Task statement: Transcribe the data in full and exactly, omitting any pictures.

Task material:
•••

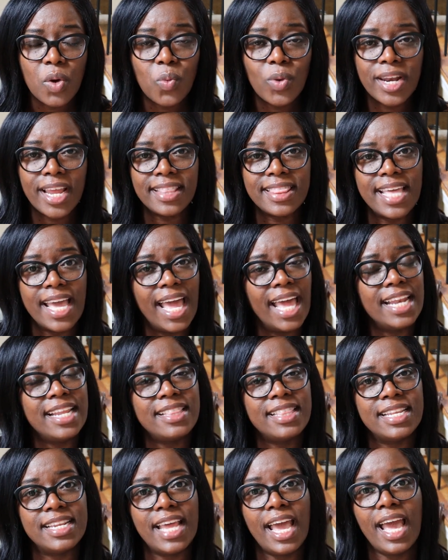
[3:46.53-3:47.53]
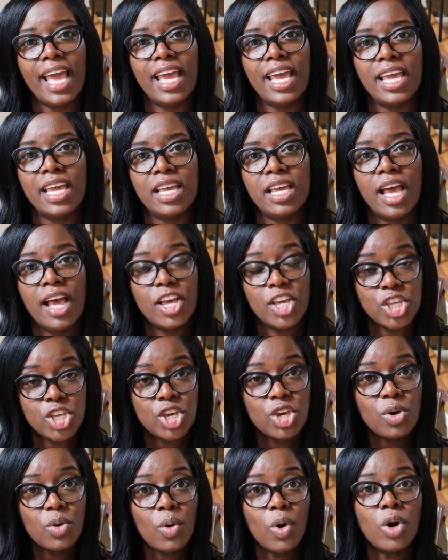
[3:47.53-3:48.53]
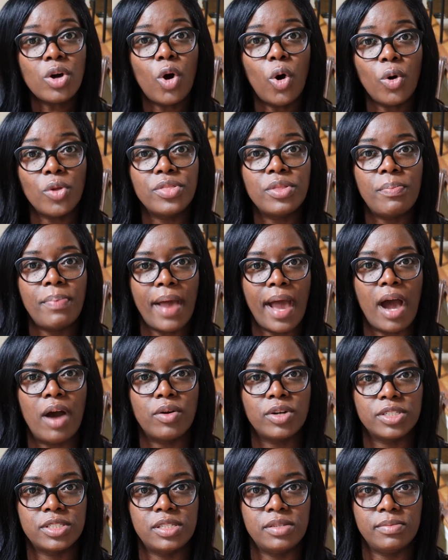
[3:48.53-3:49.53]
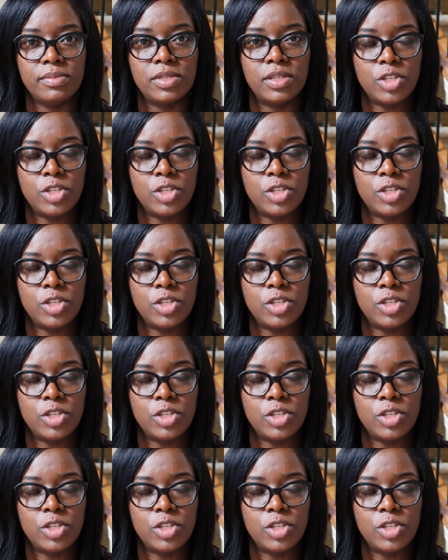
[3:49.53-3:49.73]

When at the end of the day, you hold the power to,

•••

Exercise output:
[3:46.53-3:47.53]
[3:47.53-3:48.53]
[3:48.53-3:49.53]
[3:49.53-3:49.73]

When at the end of the day, you hold the power to,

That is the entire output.